Dataset records below:

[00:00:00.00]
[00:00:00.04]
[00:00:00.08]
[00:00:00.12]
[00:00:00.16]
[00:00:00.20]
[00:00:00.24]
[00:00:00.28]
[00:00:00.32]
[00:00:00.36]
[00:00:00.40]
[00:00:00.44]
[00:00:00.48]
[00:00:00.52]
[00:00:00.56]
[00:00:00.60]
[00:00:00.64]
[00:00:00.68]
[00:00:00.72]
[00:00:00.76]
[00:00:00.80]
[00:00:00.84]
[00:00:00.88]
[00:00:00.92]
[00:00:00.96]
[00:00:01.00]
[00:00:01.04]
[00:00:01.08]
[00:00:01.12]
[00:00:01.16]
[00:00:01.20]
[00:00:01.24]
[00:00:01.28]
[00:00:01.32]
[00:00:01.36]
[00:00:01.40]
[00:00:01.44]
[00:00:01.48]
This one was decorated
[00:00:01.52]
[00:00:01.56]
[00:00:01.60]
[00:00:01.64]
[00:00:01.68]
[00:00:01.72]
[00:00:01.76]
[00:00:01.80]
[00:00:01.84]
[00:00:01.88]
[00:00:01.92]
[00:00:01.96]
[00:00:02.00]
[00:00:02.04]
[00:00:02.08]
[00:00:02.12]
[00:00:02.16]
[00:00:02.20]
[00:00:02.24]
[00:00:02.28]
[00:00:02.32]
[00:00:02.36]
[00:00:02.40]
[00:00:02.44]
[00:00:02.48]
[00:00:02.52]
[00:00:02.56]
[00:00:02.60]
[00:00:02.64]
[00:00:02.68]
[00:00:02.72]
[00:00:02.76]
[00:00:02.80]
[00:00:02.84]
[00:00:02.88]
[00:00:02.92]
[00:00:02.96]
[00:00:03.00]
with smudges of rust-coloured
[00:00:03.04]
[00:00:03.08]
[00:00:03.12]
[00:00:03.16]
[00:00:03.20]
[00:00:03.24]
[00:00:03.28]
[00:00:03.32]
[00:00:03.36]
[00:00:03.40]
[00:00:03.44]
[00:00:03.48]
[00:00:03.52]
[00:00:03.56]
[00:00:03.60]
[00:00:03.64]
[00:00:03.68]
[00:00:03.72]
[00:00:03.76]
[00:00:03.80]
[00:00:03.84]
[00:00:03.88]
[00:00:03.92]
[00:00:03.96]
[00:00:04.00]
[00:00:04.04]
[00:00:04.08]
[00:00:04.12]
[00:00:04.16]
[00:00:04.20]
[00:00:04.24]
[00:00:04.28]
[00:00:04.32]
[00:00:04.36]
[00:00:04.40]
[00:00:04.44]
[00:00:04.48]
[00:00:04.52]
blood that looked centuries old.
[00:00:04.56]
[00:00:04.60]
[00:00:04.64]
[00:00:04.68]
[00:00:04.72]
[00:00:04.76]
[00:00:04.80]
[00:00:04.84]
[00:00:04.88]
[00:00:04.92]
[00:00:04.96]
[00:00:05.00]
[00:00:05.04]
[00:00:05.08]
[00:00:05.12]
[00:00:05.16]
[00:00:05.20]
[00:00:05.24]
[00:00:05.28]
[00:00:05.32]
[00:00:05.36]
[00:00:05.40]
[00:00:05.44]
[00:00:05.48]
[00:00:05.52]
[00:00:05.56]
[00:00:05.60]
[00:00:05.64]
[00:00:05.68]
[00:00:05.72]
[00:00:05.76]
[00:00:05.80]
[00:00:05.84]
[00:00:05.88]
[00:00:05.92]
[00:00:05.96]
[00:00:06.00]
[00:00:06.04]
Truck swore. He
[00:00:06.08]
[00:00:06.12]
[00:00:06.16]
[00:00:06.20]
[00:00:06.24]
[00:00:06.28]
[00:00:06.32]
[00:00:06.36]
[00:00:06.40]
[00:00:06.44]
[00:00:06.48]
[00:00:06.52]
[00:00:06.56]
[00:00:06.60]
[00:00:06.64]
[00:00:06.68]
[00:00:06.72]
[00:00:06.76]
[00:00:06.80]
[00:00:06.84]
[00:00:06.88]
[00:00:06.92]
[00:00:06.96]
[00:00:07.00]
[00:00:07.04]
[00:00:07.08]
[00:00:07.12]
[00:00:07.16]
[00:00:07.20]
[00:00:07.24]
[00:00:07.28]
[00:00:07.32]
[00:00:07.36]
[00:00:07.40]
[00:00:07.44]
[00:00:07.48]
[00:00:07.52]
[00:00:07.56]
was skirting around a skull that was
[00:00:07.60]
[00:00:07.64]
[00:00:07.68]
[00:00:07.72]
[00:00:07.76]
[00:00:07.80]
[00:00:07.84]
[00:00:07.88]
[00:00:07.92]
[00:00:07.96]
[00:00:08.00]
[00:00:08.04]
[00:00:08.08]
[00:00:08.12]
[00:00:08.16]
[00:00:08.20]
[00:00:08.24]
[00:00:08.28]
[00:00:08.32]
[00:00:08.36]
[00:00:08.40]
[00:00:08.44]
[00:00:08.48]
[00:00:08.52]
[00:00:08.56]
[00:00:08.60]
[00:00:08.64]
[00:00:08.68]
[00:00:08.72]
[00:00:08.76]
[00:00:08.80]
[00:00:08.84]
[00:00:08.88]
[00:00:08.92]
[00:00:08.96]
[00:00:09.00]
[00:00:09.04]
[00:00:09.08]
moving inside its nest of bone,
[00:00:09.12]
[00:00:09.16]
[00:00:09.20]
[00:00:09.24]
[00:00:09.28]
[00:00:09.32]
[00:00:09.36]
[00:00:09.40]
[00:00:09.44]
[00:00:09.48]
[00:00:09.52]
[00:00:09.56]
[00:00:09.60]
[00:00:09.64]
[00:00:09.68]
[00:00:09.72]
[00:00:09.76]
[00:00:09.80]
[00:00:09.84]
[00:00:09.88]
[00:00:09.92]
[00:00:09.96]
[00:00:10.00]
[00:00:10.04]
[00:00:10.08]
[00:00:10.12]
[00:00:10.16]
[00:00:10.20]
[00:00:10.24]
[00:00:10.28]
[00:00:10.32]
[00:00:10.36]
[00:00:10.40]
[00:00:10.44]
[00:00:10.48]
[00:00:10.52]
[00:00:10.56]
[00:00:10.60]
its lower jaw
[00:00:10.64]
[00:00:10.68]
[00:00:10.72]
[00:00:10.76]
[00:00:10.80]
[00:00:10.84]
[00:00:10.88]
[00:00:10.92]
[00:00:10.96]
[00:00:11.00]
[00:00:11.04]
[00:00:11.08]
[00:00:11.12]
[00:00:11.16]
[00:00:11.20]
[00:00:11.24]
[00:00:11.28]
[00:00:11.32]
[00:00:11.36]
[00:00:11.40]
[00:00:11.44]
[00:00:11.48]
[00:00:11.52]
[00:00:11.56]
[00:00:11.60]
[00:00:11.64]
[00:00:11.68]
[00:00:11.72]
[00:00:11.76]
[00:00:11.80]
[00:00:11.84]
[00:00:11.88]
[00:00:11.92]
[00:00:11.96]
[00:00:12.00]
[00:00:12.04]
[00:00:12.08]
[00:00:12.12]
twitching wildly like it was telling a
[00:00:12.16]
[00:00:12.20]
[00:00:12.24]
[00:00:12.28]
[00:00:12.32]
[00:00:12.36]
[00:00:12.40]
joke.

End of Dataset records.

_Description of the task_. Look above for the line with "[00:00:02.36]"; retype exactly that line, every line after it up to the line with "[00:00:05.56]", and that line too, nothing else.

_Exercise response_.
[00:00:02.36]
[00:00:02.40]
[00:00:02.44]
[00:00:02.48]
[00:00:02.52]
[00:00:02.56]
[00:00:02.60]
[00:00:02.64]
[00:00:02.68]
[00:00:02.72]
[00:00:02.76]
[00:00:02.80]
[00:00:02.84]
[00:00:02.88]
[00:00:02.92]
[00:00:02.96]
[00:00:03.00]
with smudges of rust-coloured
[00:00:03.04]
[00:00:03.08]
[00:00:03.12]
[00:00:03.16]
[00:00:03.20]
[00:00:03.24]
[00:00:03.28]
[00:00:03.32]
[00:00:03.36]
[00:00:03.40]
[00:00:03.44]
[00:00:03.48]
[00:00:03.52]
[00:00:03.56]
[00:00:03.60]
[00:00:03.64]
[00:00:03.68]
[00:00:03.72]
[00:00:03.76]
[00:00:03.80]
[00:00:03.84]
[00:00:03.88]
[00:00:03.92]
[00:00:03.96]
[00:00:04.00]
[00:00:04.04]
[00:00:04.08]
[00:00:04.12]
[00:00:04.16]
[00:00:04.20]
[00:00:04.24]
[00:00:04.28]
[00:00:04.32]
[00:00:04.36]
[00:00:04.40]
[00:00:04.44]
[00:00:04.48]
[00:00:04.52]
blood that looked centuries old.
[00:00:04.56]
[00:00:04.60]
[00:00:04.64]
[00:00:04.68]
[00:00:04.72]
[00:00:04.76]
[00:00:04.80]
[00:00:04.84]
[00:00:04.88]
[00:00:04.92]
[00:00:04.96]
[00:00:05.00]
[00:00:05.04]
[00:00:05.08]
[00:00:05.12]
[00:00:05.16]
[00:00:05.20]
[00:00:05.24]
[00:00:05.28]
[00:00:05.32]
[00:00:05.36]
[00:00:05.40]
[00:00:05.44]
[00:00:05.48]
[00:00:05.52]
[00:00:05.56]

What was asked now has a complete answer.